Thursday, November 1, 2018

Heinrich and Sara Buller

Buller Time continues to hear from members of our broader family, which is a wonderful way to draw modern connections with our ancient roots. A while back, for example (quite a while, actually, since I lost the email for longer than I care to admit), Buller Time was contacted by a descendant of Heinrich Jacob and Sara Buller Buller who now lives in North Carolina. In addition to telling a little bit about that branch of the family, he shared a picture of Henry and Sara in front of their shack on the “Buller 40” about a mile west of Kremlin, Oklahoma.


Of course, whenever we are contacted by another Buller, we immediately wish to identify and learn more about the family, then see if Buller Time has previously encountered anyone from that branch. In this case, thanks to the family information provided, it is easy to identify both Henry and Sara (they were both Bullers but not closely related).

Heinrich Jacob Buller (GM 5593) was born 9 December 1850 in Alexanderwohl. Sara (GM 29729) was born 25 November 1845 in the same Molotschna village, the one that has been at the center of our attention most of this year. They married in 1872 and were part of the 1874 migration of nearly the entire Alexanderwohl church to the U.S. Like most in that party, they first settled near Goessel, Kansas. Later they were among those Mennonites who moved south to Oklahoma, where both lived out their days, with Sara passing away 25 February 1928 and Henry following nearly a decade later, on 19 January 1937.

What is of greatest interest (to me, at least) is where they fit within the Alexanderwohl context and, more broadly, the larger Buller family descended from George and Dina Thoms Buller. As mentioned above, Heinrich’s father was named Jacob; in fact, he was named Jacob Jacob Buller (GM 5587), whom we have already identified as one of the original Alexanderwohl settlers (here). 

The intriguing thing about Jacob Jacob Buller is that, according to the 1835 Molotschna census, he emigrated in 1819 and first settled in Franztal in the home of Peter Richert. (He thus fits comfortably in our Przechovka Emigration series.) Oddly, however, neither Jacob nor Peter is listed among our 1819 emigrants from Przechovka. We have no reason to doubt the date on the census, so we must conclude that either the records on which Peter Rempel relied (i.e., the scans that we now possess) are missing some visas or that Jacob Buller, Peter Richert, and others emigrated to New Russia without authorization to do so. Either explanation is plausible.

Although that question must remain unanswered, we do know that Jacob Jacob was the father of the man pictured above: Heinrich (Henry) Buller. We can also trace that family line back to George and Dina. A revised version of the Buller chart first sketched by Glenn Penner shows that family’s lineage as well as our relationship to it.
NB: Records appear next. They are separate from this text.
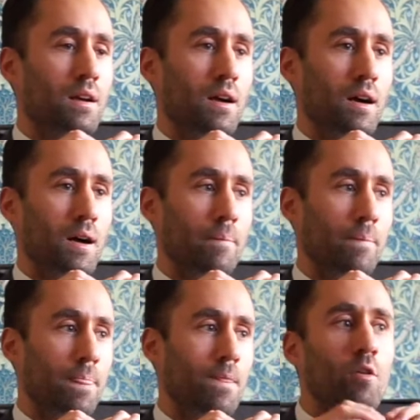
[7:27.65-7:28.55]

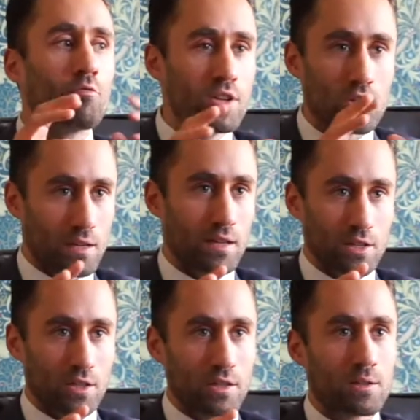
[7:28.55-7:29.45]
not regional
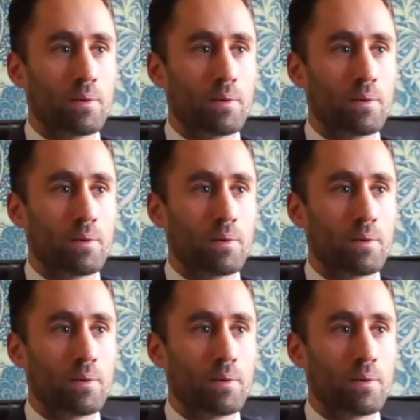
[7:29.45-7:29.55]
editions,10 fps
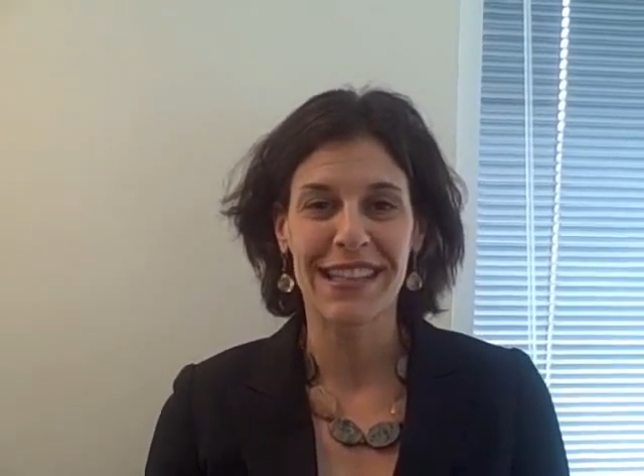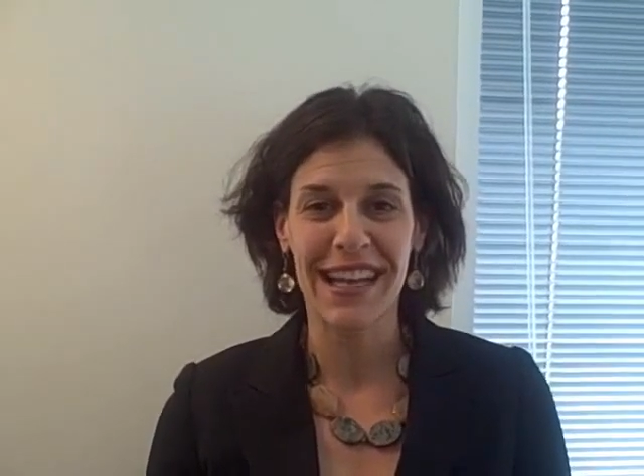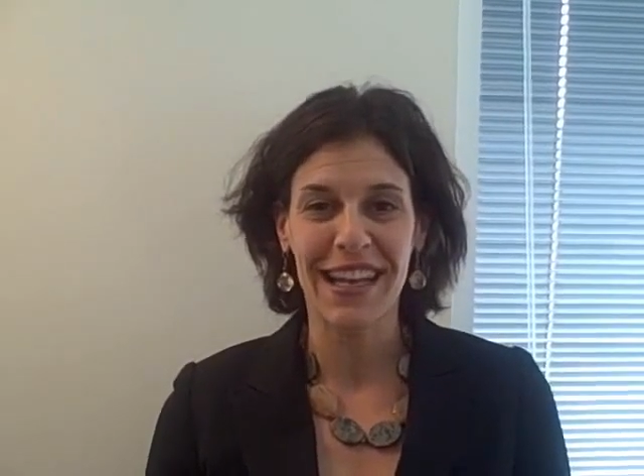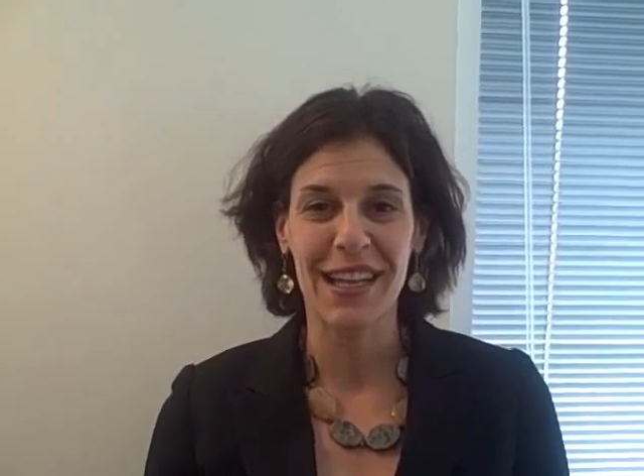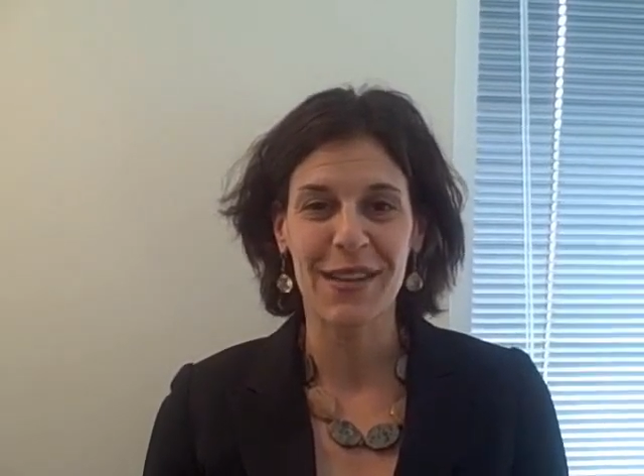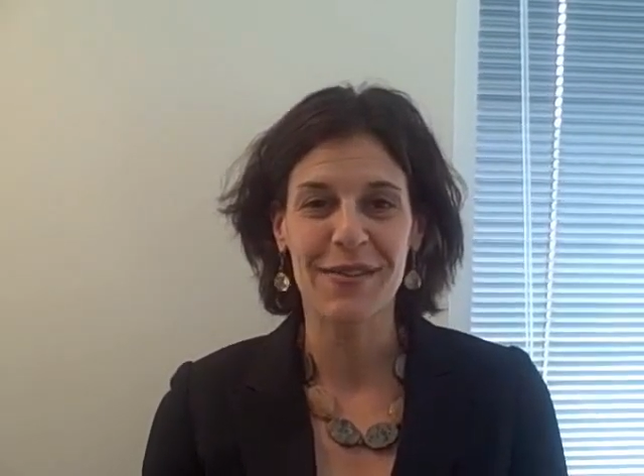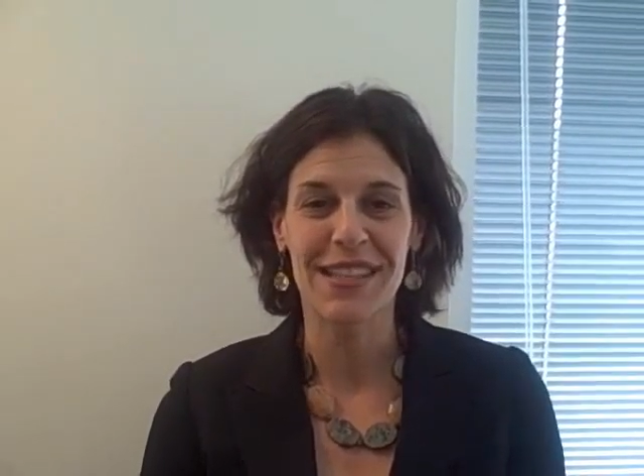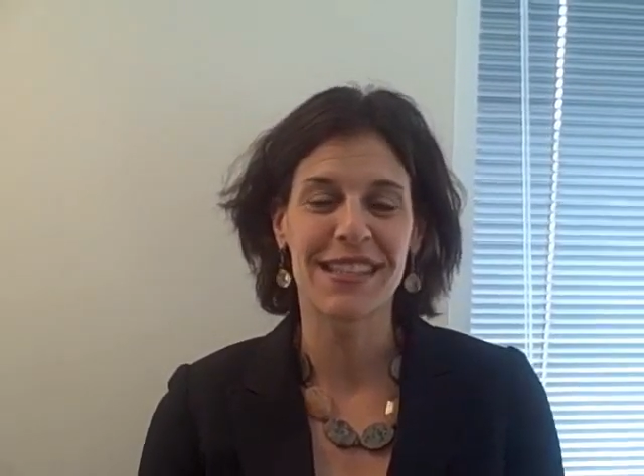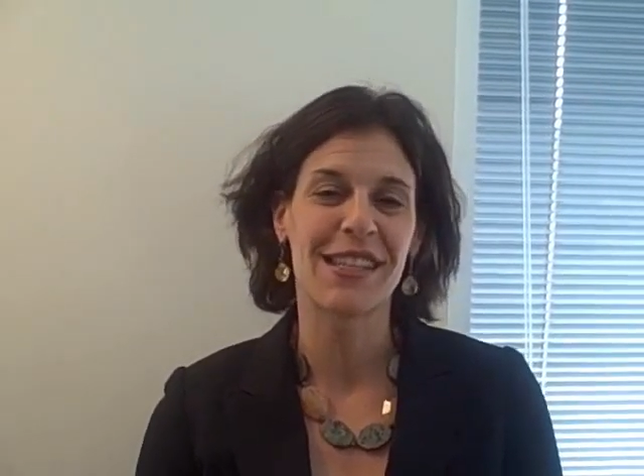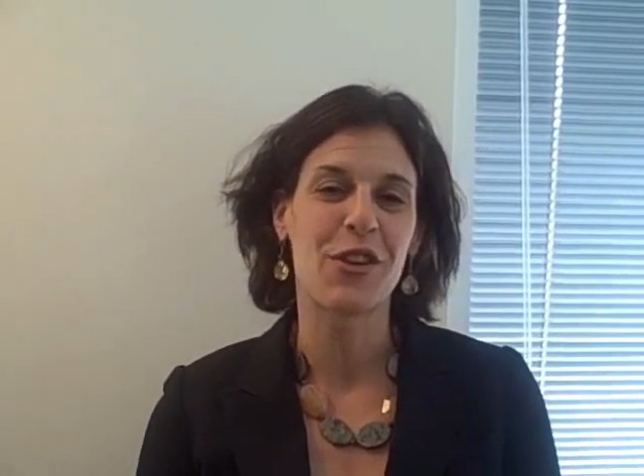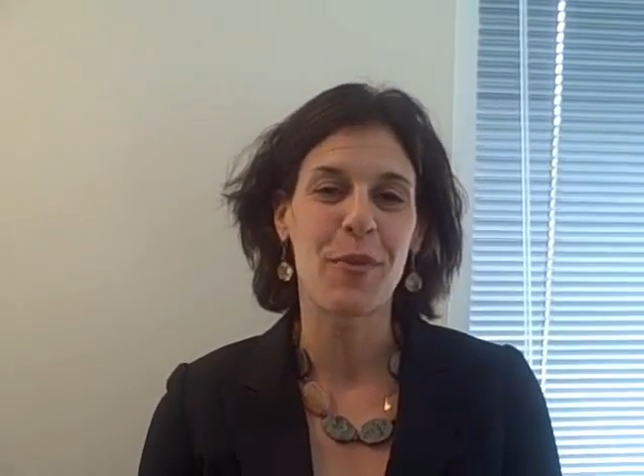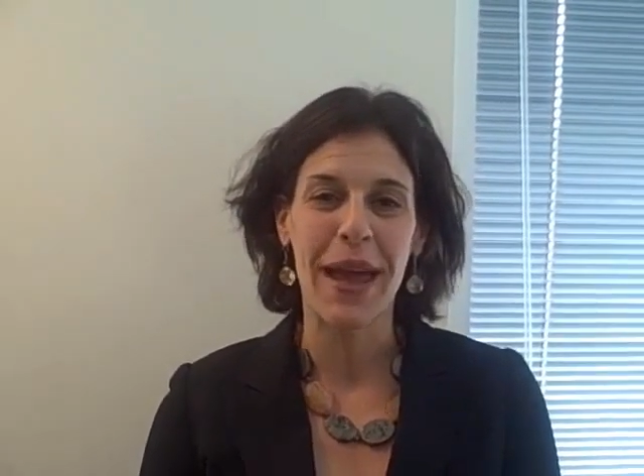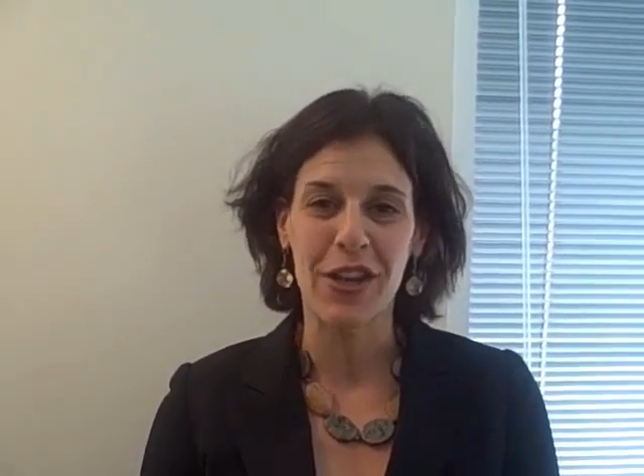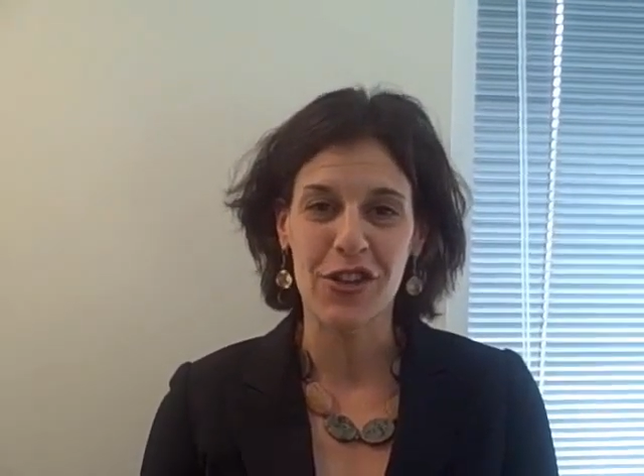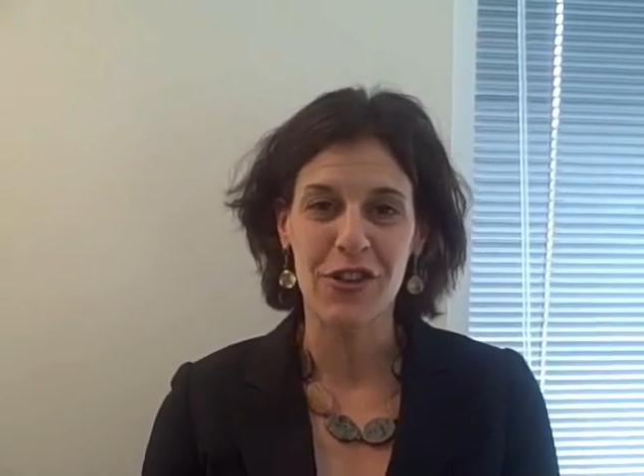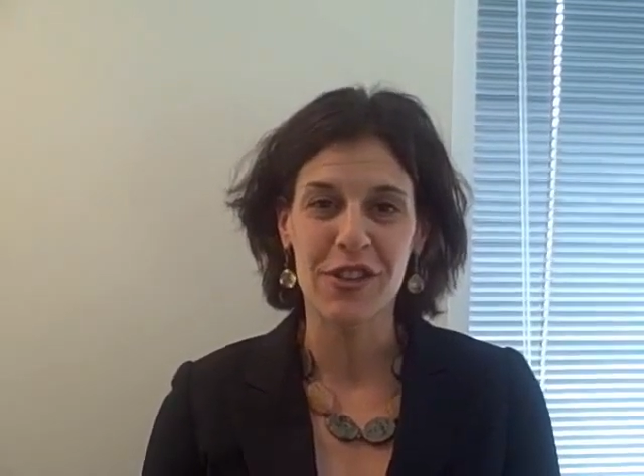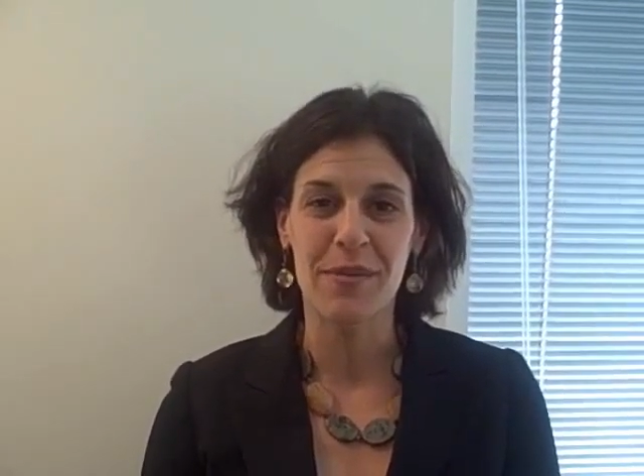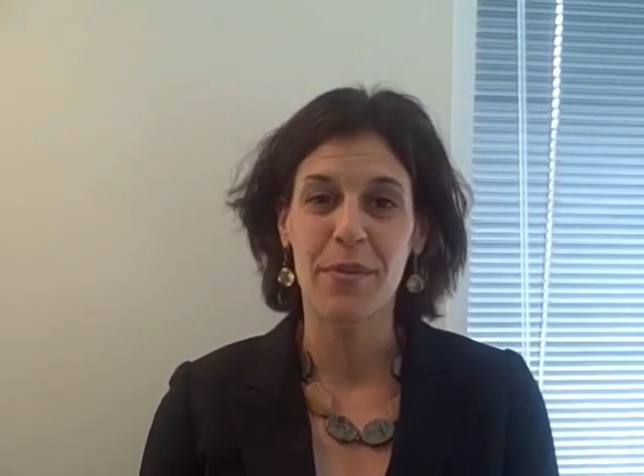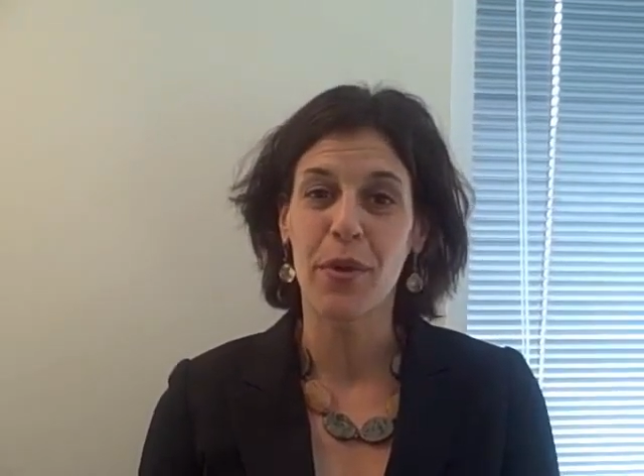executives and senior managers in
George and Dina appear at the top, of course, followed by their three sons: Hans, George, and Peter. The red names trace our family line from Hans to Heinrich to Benjamin to Benjamin to David to Peter D and so on. The teal boxes trace the family line of Henry Buller pictured above: from George and Dina to their son George to Peter to Jacob to Jacob Jacob to Henry. The chart makes it clear that our two lines are related, but only at the point of origin, with George and Dina.

The information uncovered in this post may be run-of-the-mill, but it is important nonetheless, in that it fills in a few more details of our broader family story. The man pictured above (we will return to Sara in a subsequent post) was the son of an 1819 emigrant who later became an original founder of Alexanderwohl. Given his 1850 birth year, Henry Buller may well have known our own ancestor Peter D Buller, who was born in 1845 (the same year as Henry’s wife Sara) and was almost certainly baptized in the Alexanderwohl church.

Whether or not Peter D and Henry and Sara were acquainted, our family and theirs now knows a little more about each other—and about the larger Buller family of which we all form a part.